### Input material

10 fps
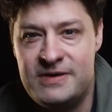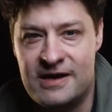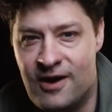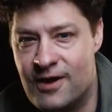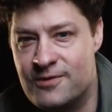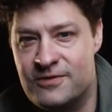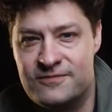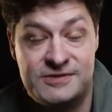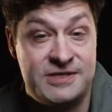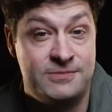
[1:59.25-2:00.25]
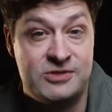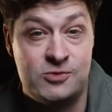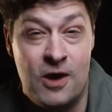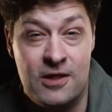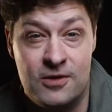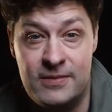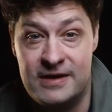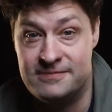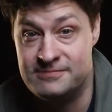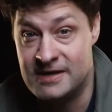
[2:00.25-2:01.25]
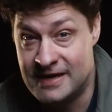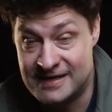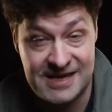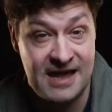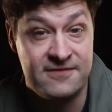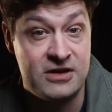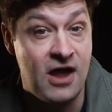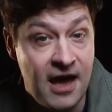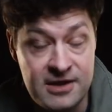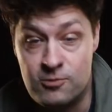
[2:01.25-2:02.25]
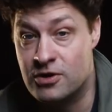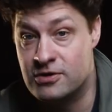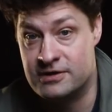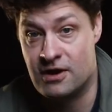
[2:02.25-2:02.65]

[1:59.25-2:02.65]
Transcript: to be a hard one for some to swallow, but it, it's kind of a naughty word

######

Your task:
No picture belongs in the copy. Print every entry above exactly as it stands.

Response area:
10 fps
[1:59.25-2:00.25]
[2:00.25-2:01.25]
[2:01.25-2:02.25]
[2:02.25-2:02.65]

[1:59.25-2:02.65]
Transcript: to be a hard one for some to swallow, but it, it's kind of a naughty word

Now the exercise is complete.